_Work order_: In the records below, the lines between the one holding "[0:06.30-0:07.20]" and the one holding "(318.09 s to 319.09 s)", inclusive, are to be transcribed exactly; no pictures are to be included.

_Available data_:
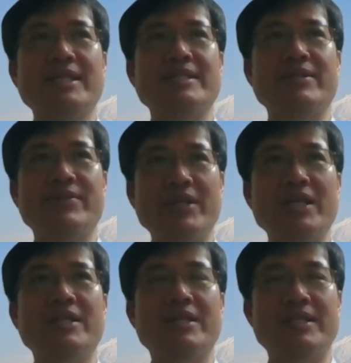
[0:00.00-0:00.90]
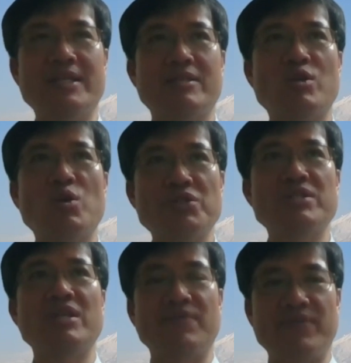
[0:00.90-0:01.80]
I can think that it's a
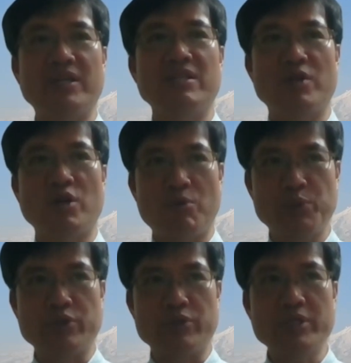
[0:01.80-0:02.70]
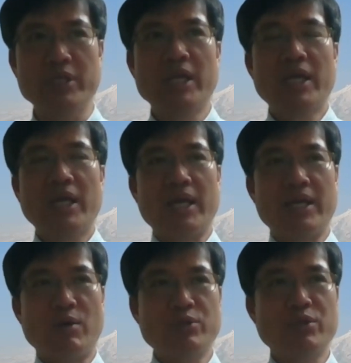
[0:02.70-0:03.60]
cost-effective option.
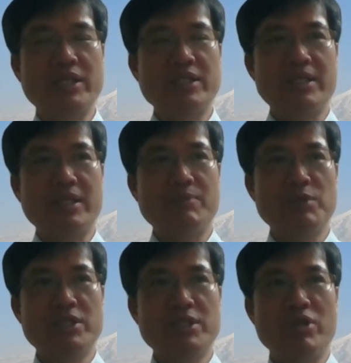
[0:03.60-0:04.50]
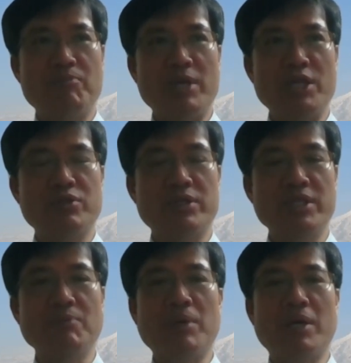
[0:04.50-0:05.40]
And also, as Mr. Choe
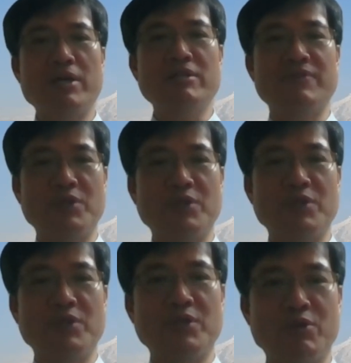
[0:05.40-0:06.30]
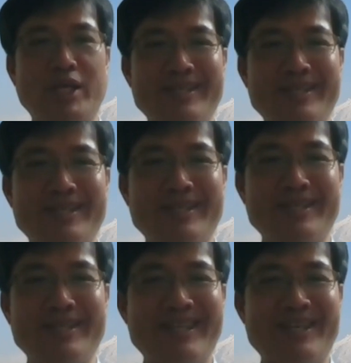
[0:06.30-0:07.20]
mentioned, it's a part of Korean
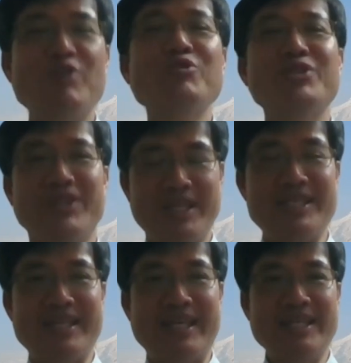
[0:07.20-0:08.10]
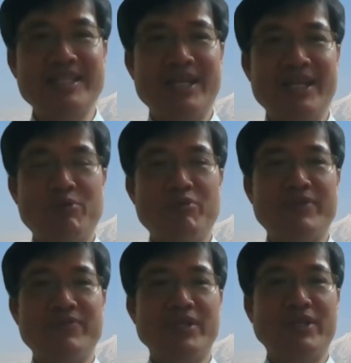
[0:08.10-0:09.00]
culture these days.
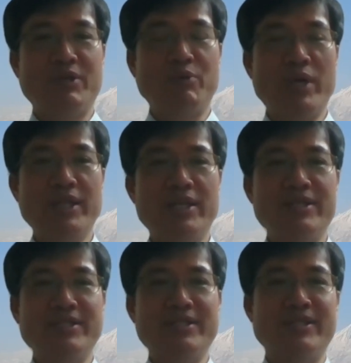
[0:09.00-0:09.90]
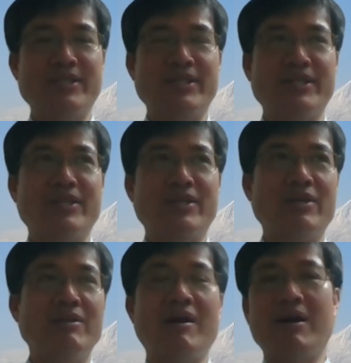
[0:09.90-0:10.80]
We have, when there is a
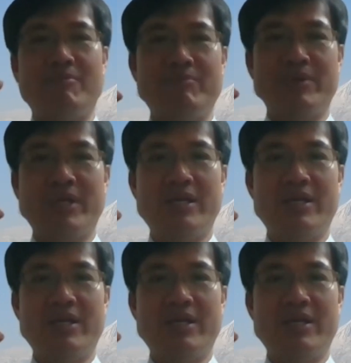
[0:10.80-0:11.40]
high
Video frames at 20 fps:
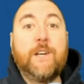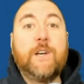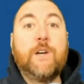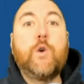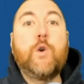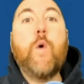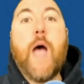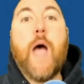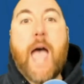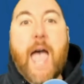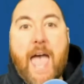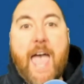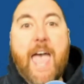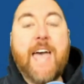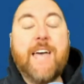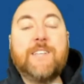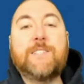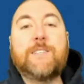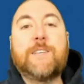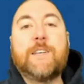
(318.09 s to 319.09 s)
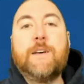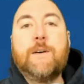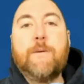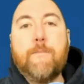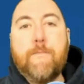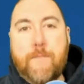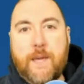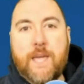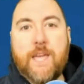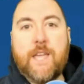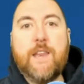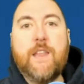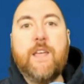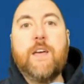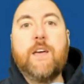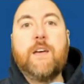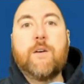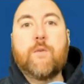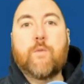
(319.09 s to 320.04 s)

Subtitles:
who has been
...
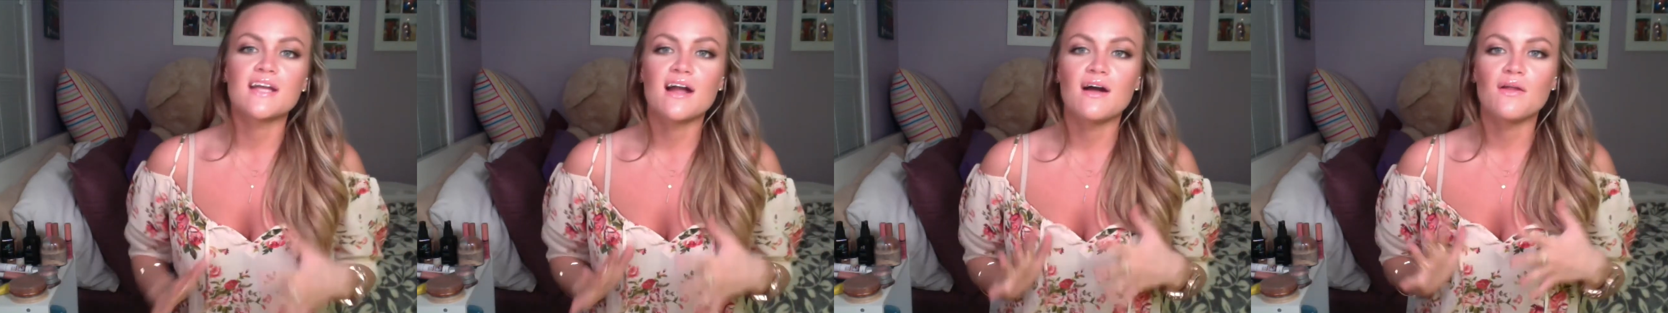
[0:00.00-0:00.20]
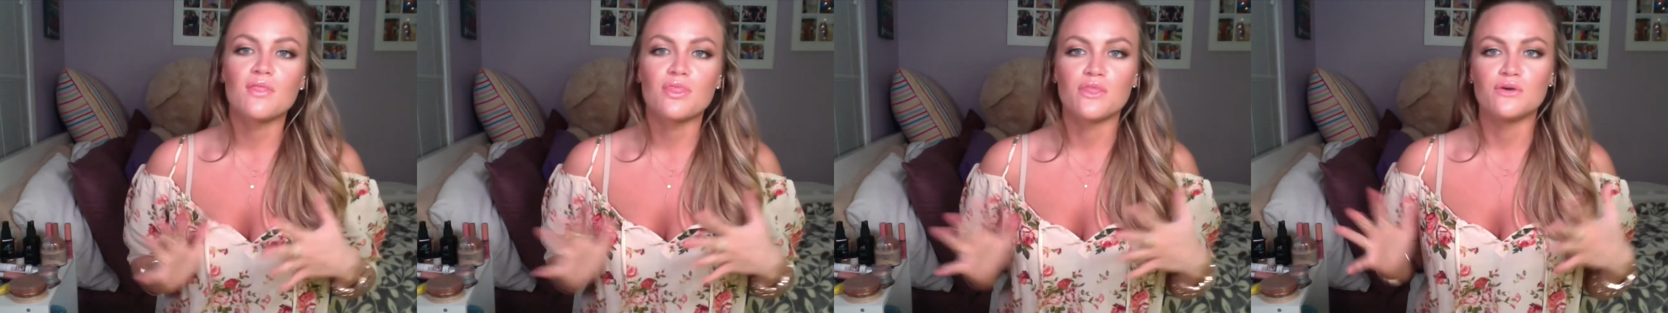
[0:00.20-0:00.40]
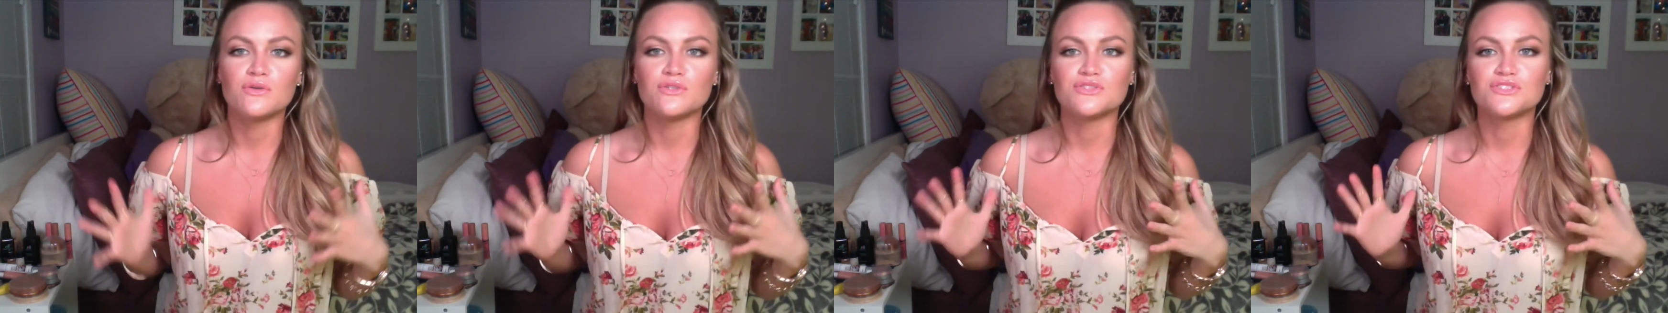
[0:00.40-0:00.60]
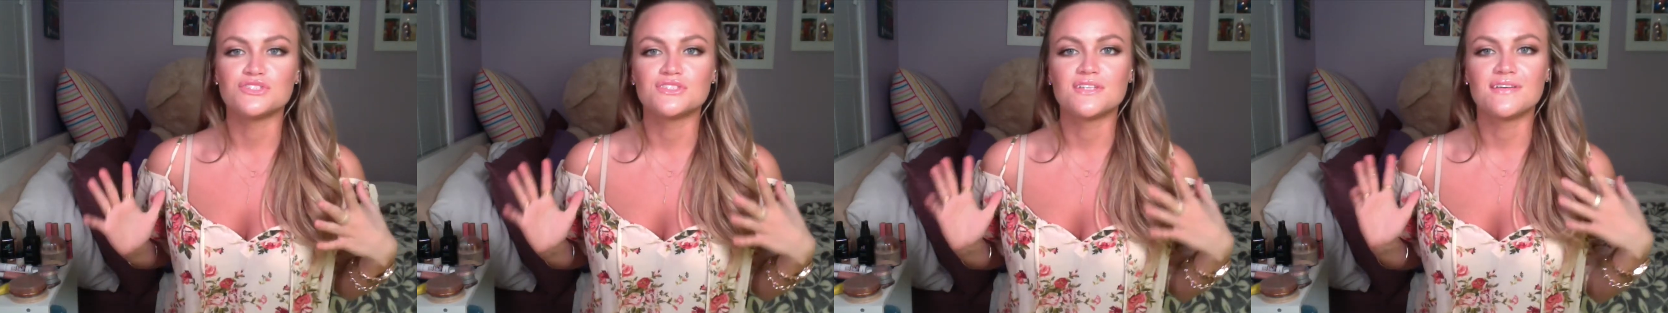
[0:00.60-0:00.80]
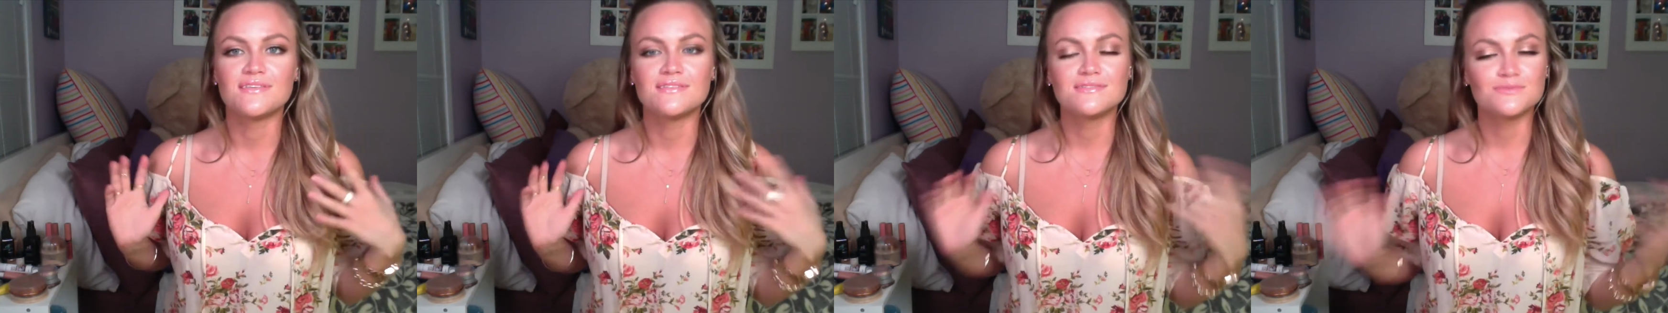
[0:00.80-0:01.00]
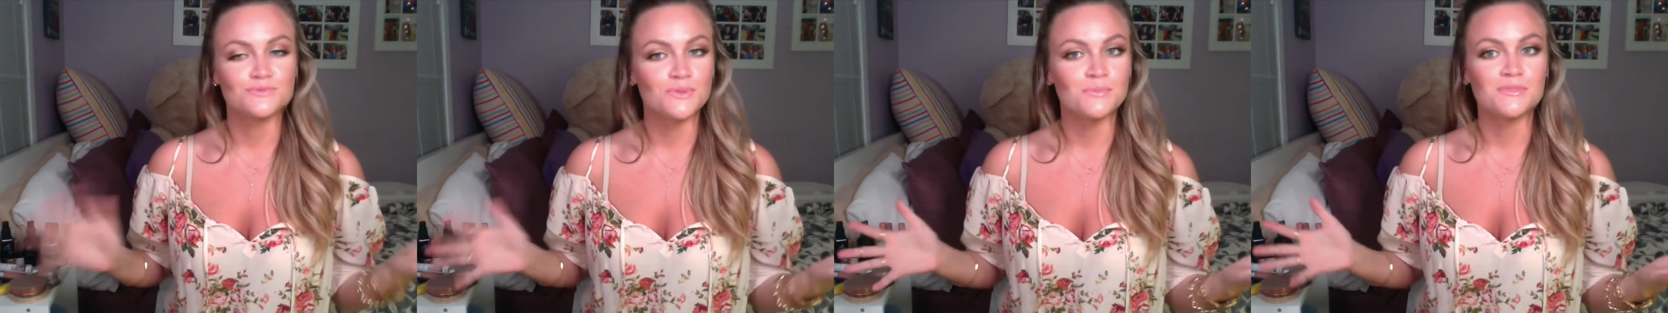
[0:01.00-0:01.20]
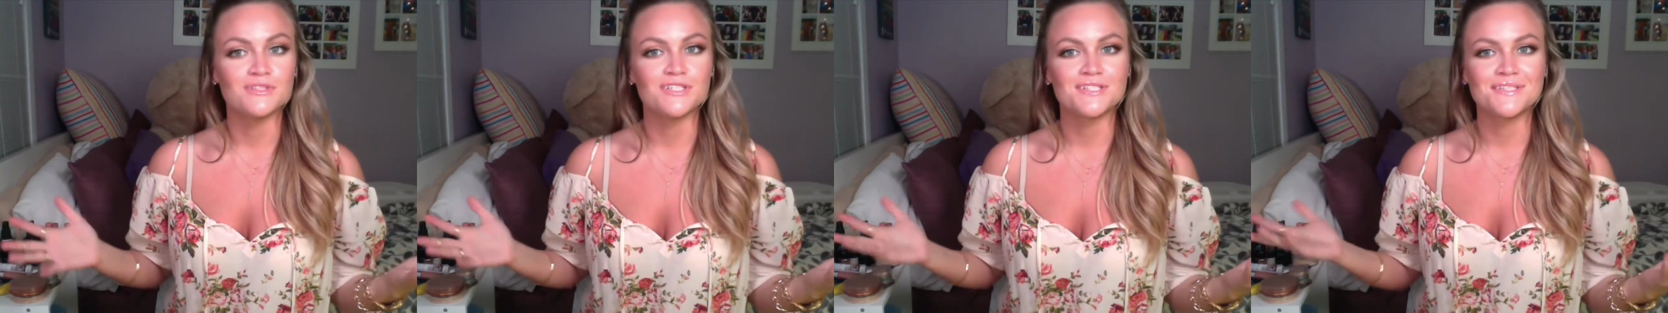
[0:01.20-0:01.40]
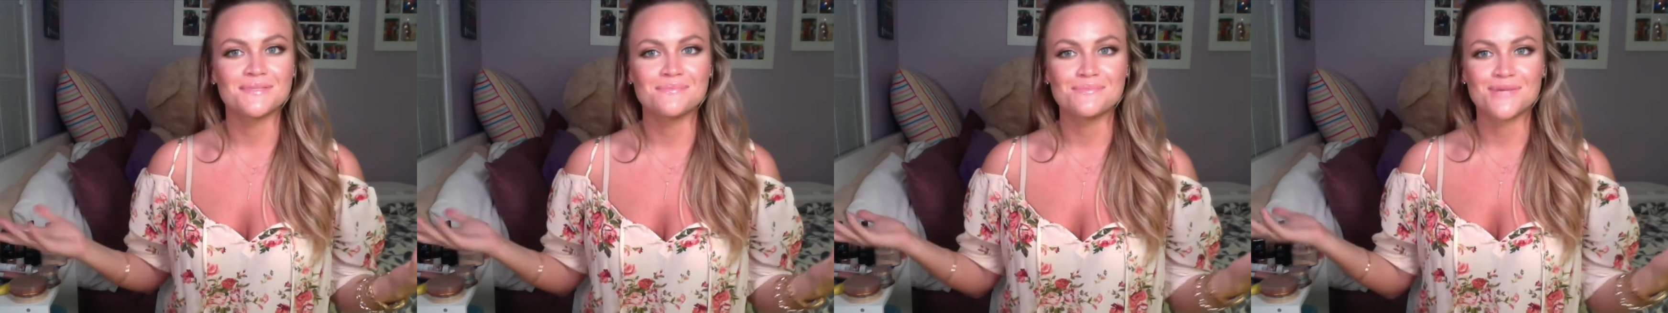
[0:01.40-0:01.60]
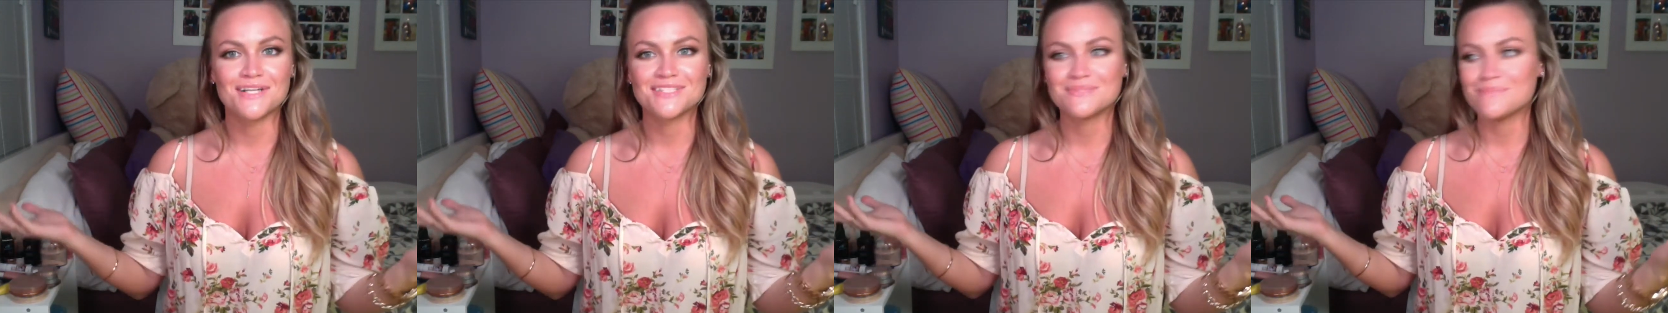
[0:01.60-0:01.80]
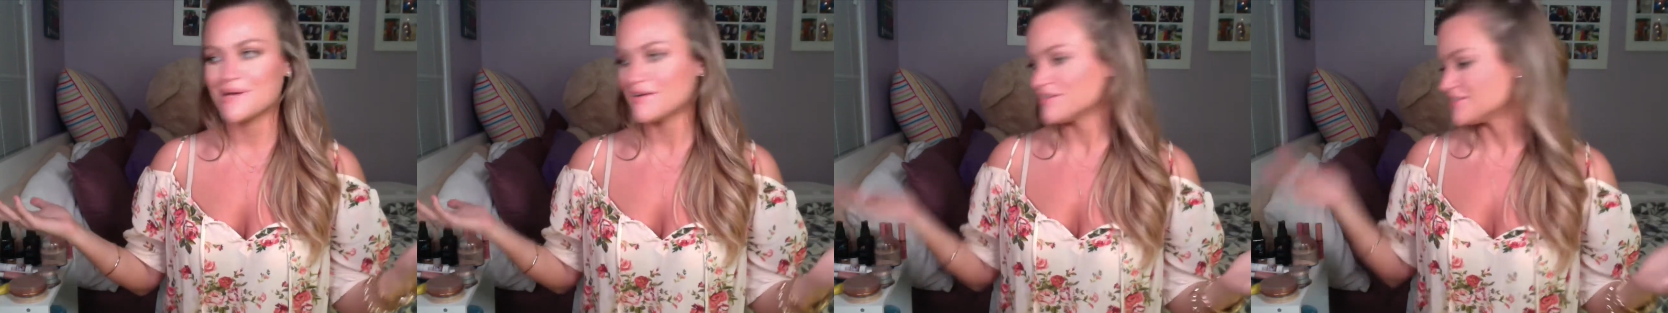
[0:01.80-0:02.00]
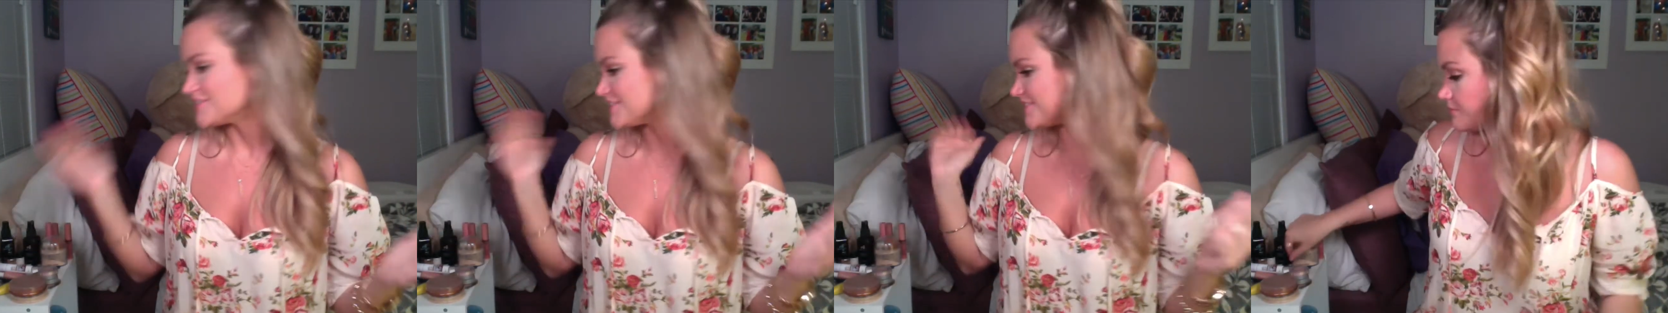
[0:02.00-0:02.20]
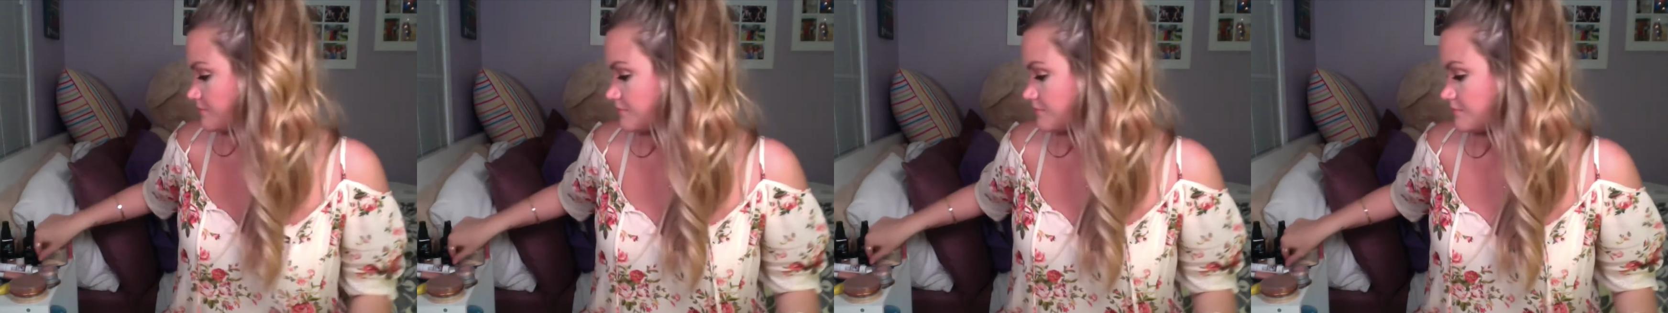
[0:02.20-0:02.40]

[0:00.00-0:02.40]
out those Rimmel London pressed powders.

_Solved exercise_:
[0:06.30-0:07.20]
mentioned, it's a part of Korean
[0:07.20-0:08.10]
[0:08.10-0:09.00]
culture these days.
[0:09.00-0:09.90]
[0:09.90-0:10.80]
We have, when there is a
[0:10.80-0:11.40]
high
Video frames at 20 fps:
(318.09 s to 319.09 s)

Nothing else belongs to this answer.